* REQUIRED WORK
What follows is a set of records. Repeat every one of them exactly.

*****

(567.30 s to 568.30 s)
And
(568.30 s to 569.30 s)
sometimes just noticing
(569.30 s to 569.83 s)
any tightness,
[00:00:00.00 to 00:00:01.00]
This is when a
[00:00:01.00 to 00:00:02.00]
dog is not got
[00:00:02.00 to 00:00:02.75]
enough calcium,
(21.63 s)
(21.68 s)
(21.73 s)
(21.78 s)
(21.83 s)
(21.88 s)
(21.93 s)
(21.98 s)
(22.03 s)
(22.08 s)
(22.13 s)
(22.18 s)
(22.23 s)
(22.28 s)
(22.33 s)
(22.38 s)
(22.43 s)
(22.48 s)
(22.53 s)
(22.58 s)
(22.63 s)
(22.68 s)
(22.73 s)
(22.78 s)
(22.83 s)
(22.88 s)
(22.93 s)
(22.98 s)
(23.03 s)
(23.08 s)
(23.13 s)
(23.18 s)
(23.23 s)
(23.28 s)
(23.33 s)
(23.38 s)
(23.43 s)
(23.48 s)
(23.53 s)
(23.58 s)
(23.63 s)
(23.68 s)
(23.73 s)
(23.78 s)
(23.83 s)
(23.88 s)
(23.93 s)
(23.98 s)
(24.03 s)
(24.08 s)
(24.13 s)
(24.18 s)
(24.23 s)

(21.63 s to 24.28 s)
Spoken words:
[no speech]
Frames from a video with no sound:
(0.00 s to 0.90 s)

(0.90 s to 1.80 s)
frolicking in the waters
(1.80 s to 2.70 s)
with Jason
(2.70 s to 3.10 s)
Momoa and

*****

* ANSWER TO THIS PROBLEM
(567.30 s to 568.30 s)
And
(568.30 s to 569.30 s)
sometimes just noticing
(569.30 s to 569.83 s)
any tightness,
[00:00:00.00 to 00:00:01.00]
This is when a
[00:00:01.00 to 00:00:02.00]
dog is not got
[00:00:02.00 to 00:00:02.75]
enough calcium,
(21.63 s)
(21.68 s)
(21.73 s)
(21.78 s)
(21.83 s)
(21.88 s)
(21.93 s)
(21.98 s)
(22.03 s)
(22.08 s)
(22.13 s)
(22.18 s)
(22.23 s)
(22.28 s)
(22.33 s)
(22.38 s)
(22.43 s)
(22.48 s)
(22.53 s)
(22.58 s)
(22.63 s)
(22.68 s)
(22.73 s)
(22.78 s)
(22.83 s)
(22.88 s)
(22.93 s)
(22.98 s)
(23.03 s)
(23.08 s)
(23.13 s)
(23.18 s)
(23.23 s)
(23.28 s)
(23.33 s)
(23.38 s)
(23.43 s)
(23.48 s)
(23.53 s)
(23.58 s)
(23.63 s)
(23.68 s)
(23.73 s)
(23.78 s)
(23.83 s)
(23.88 s)
(23.93 s)
(23.98 s)
(24.03 s)
(24.08 s)
(24.13 s)
(24.18 s)
(24.23 s)

(21.63 s to 24.28 s)
Spoken words:
[no speech]
Frames from a video with no sound:
(0.00 s to 0.90 s)

(0.90 s to 1.80 s)
frolicking in the waters
(1.80 s to 2.70 s)
with Jason
(2.70 s to 3.10 s)
Momoa and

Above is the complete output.